Pelleas Pescheour stared at the Great Gates of Orgagna, still high and gleaming bronze as they had been the last time he'd seen them, even though his hair had been brown then, not its present grey. He gave a whistful sigh. "So many years..." he muttered softly.
Maximilian Rho rode up beside the King of Leonais. "Memories, sire?"
Pelleas gave a nod. "The last time you and I stood here, we had just defeated Lord Shaddad, and had come to speak to the Diet for the funds and men to take the war to the Lands of Night. We were two men, in our prime, who had achieved greatness and were convinced further greatness lay before them. And now..."
"Now, it does," said Maximilian with a smile. "We've failed, yes, but... we've succeeded as well, and... there's still life in these old bones yet, Your Highness. And by Uriel's bright glow, that means there's hope."

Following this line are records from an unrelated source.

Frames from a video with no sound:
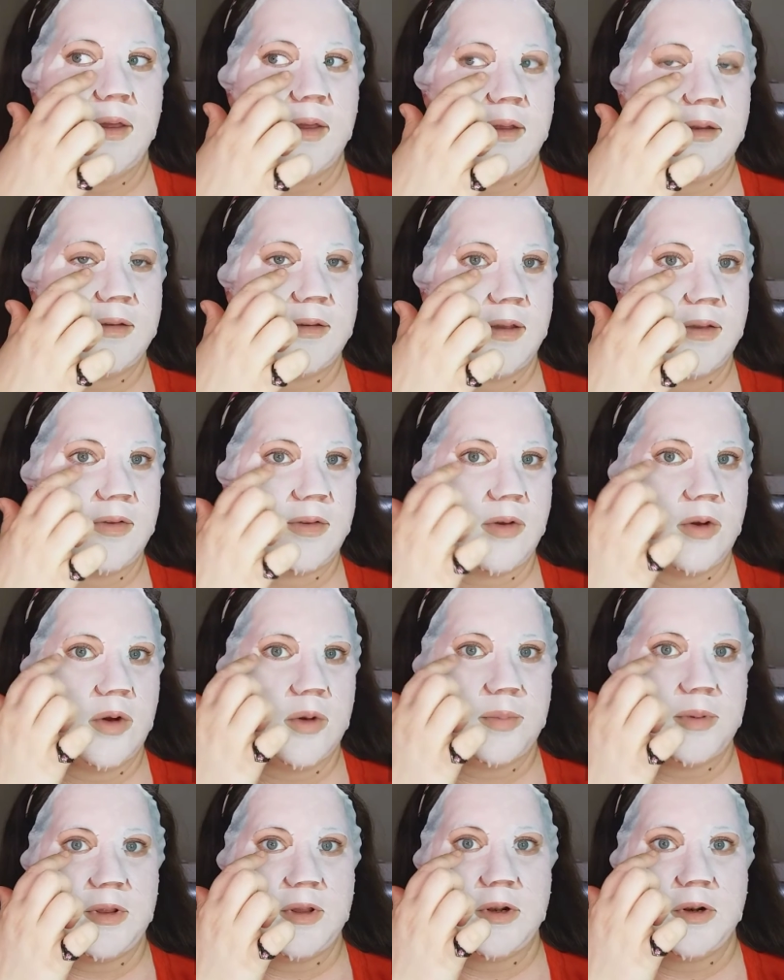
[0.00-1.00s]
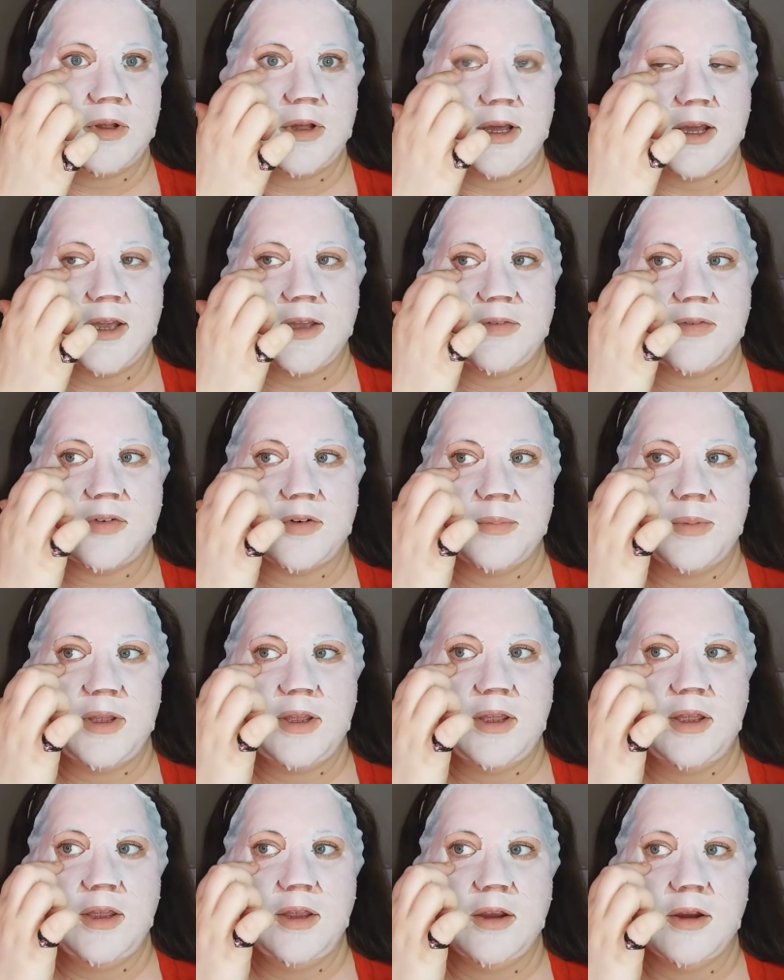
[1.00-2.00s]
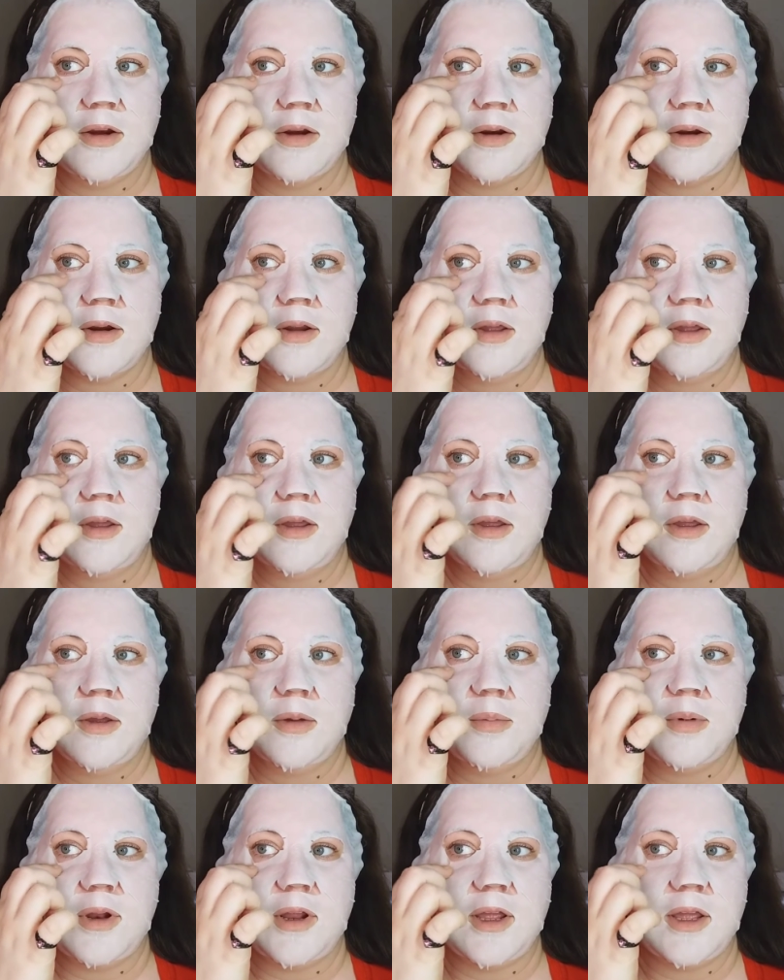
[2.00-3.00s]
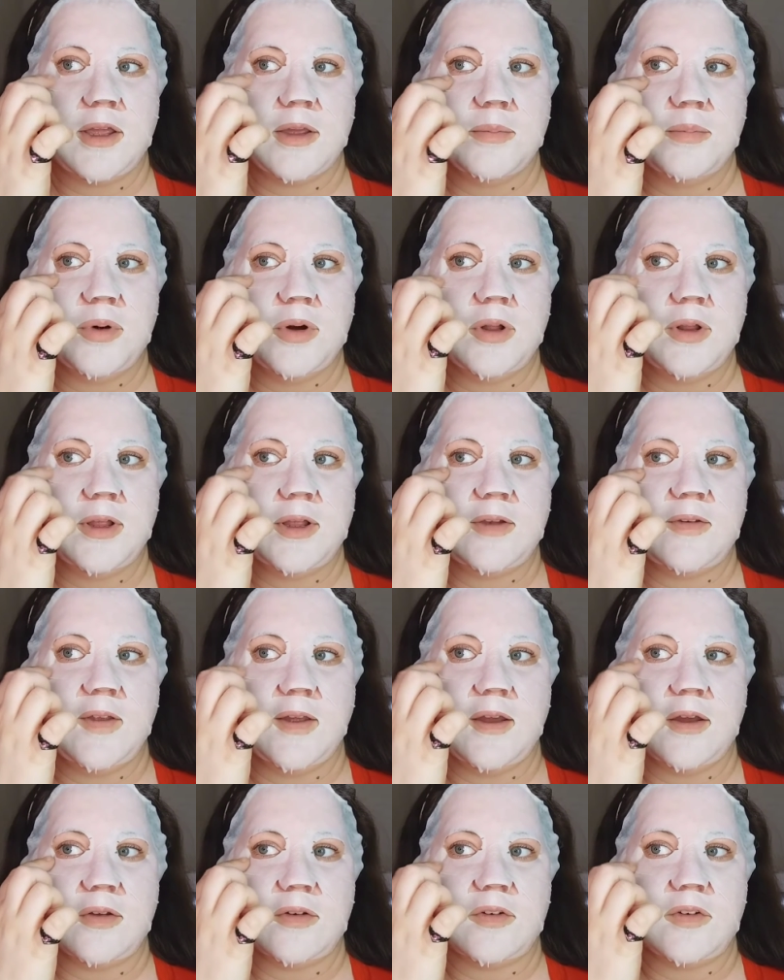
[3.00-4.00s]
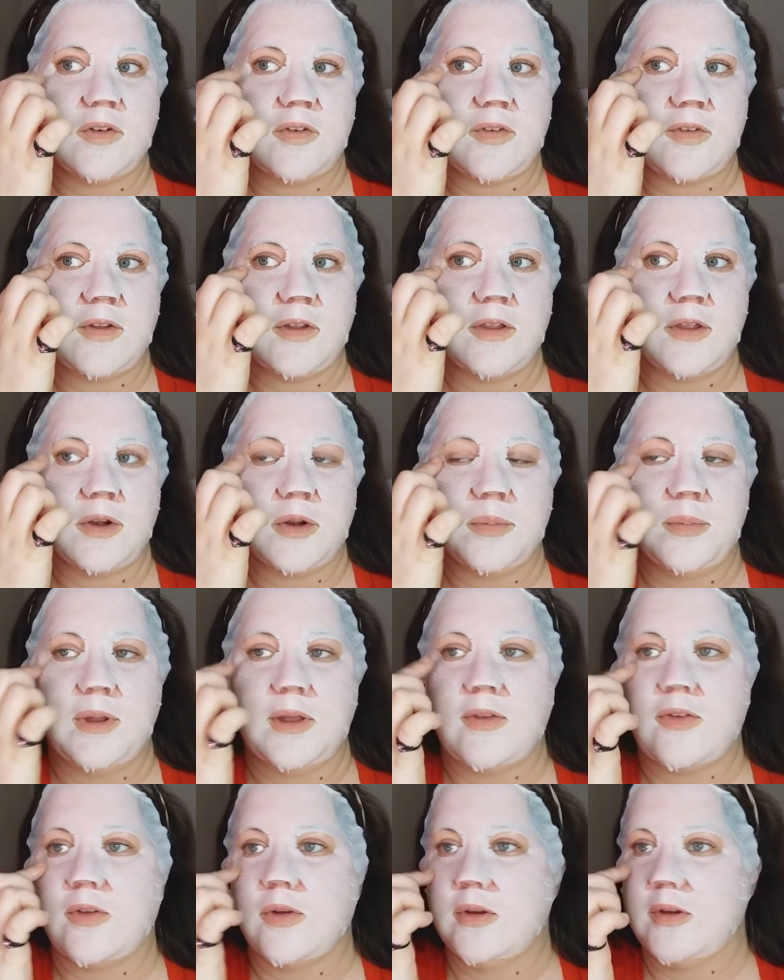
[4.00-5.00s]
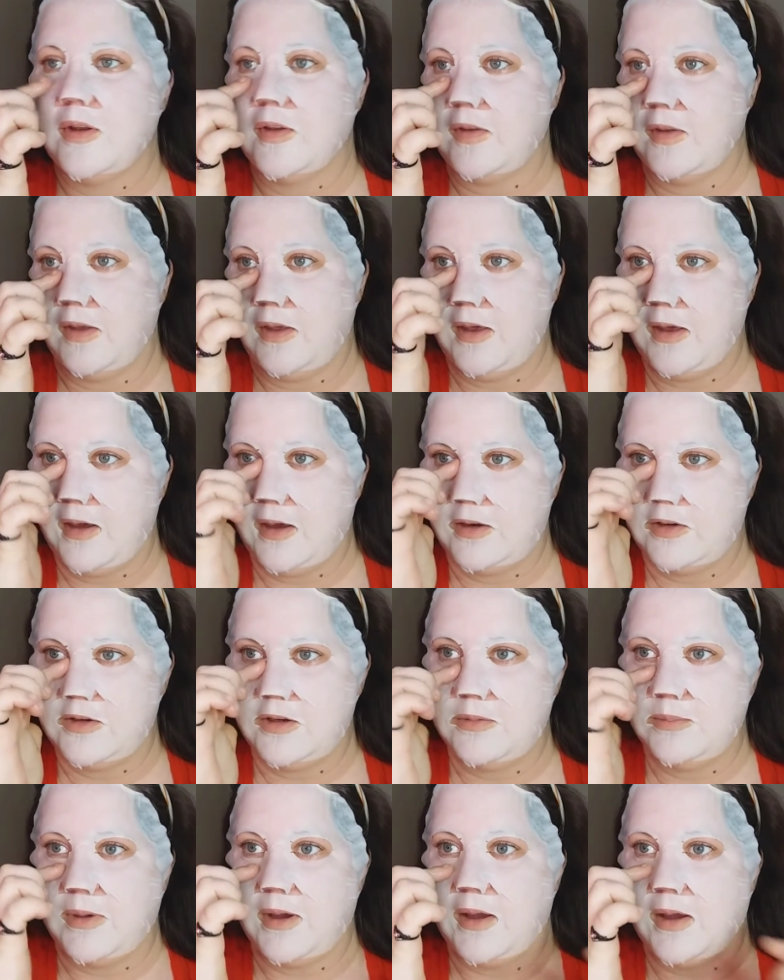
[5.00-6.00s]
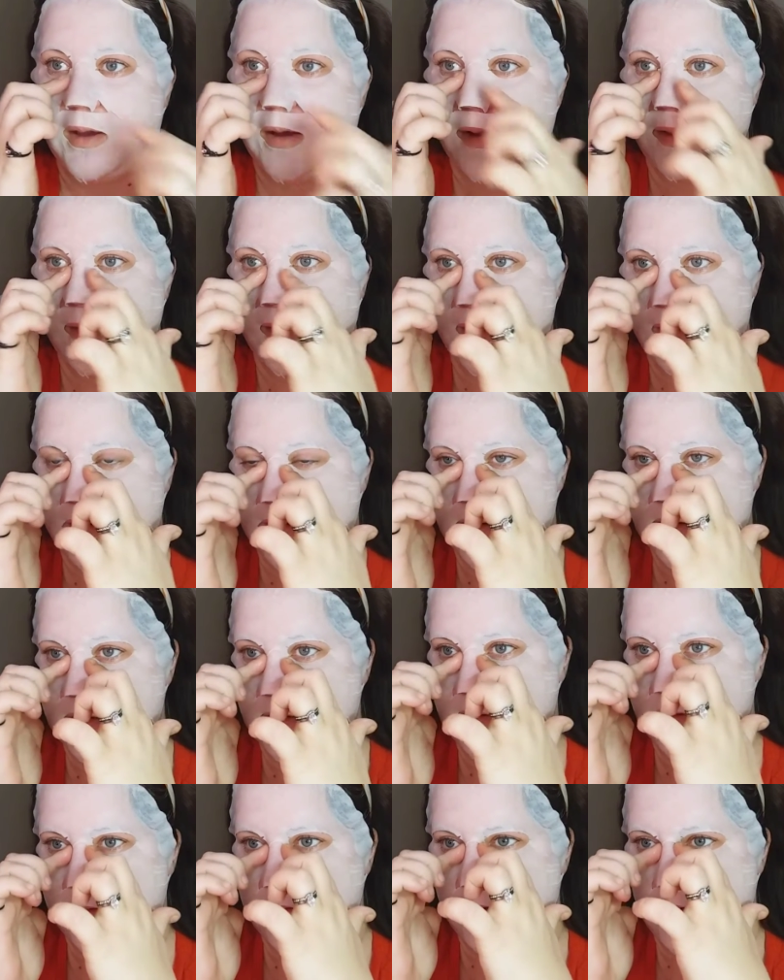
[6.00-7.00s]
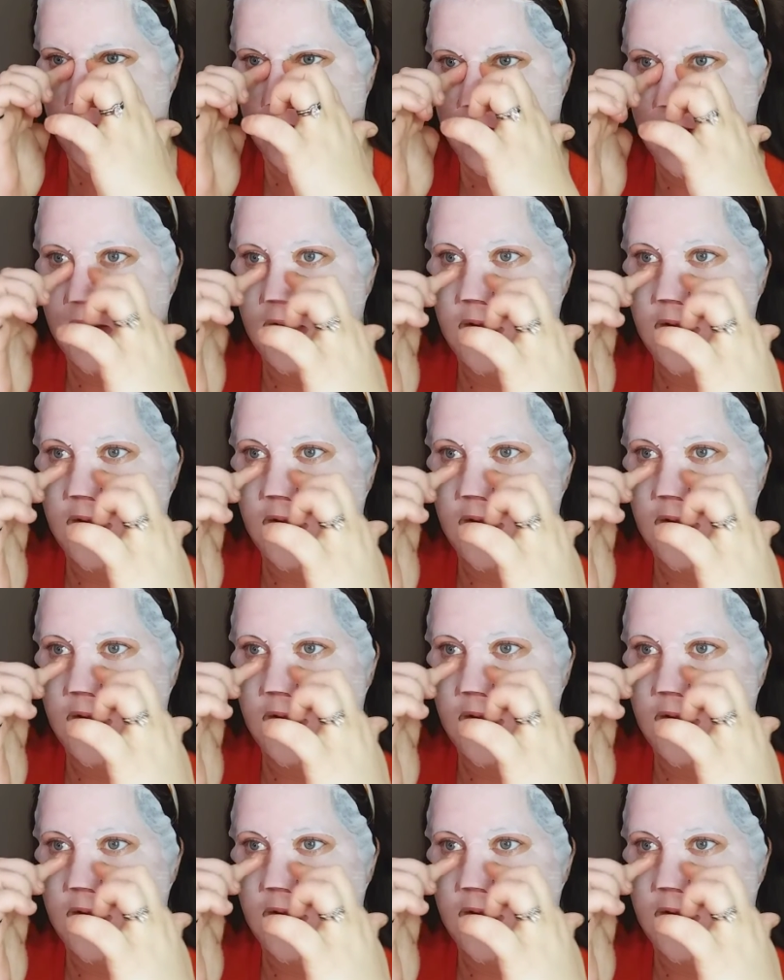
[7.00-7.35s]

It does go up a little high for me here, but I can pull it down just a little bit so it doesn't catch in my eyelashes.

"Always been more a Sofiel man myself," said Pelleas. "There's something... solid about the Lady of Earth... I always found that worthy of respect..."
"I think we know who the Seven stand behind in this," said the Preceptor. "And don't forget we apparently have the Black Bitch on our side, for once. That's... oddly comforting, somehow."
Pelleas chuckled. "Your heretic ex-member mention his vision to you too, eh?"
The old Sacristan nodded. "I like to think there's something to it, Pelleas. Because whatever evil your son serves is.. something beyond death and darkness." The King of Leonais said nothing, but merely nodded quietly.
The old friends' reverie was broken by a peal of trumpets. They turned to see a rather daunted looking Mansemat Cthonique approaching through the gates. "Your Highness," said the Dark Lord with a bow. "Preceptor Rho.
"Your Magnificence," said Pelleas, as he and Maximilian returned the bow. "You've some need of us?"
"Well, part of it is to show that you are not dead," stated Mansemat. "And part of it is help with this..." He paused as if searching for the right word.
"The Diet," stated the King. "Think of it as rather like your Council of Shadows, only for the Free Cities. Except that it seldom meets, and when it does it is because something is happening to make the Free Cities give up their pointless internal wars for the nonce." He sighed. "Or one of those pointless internal wars has gotten bad enough that they want some way to end it quickly. Though that one seldom works."
"Tell me," said Mansemat, "why is it we've been convinced for so long our worst enemies were across the river?"
"Force of habit, I think," answered Pelleas. "Also, it would thinking about things that most of us would rather not."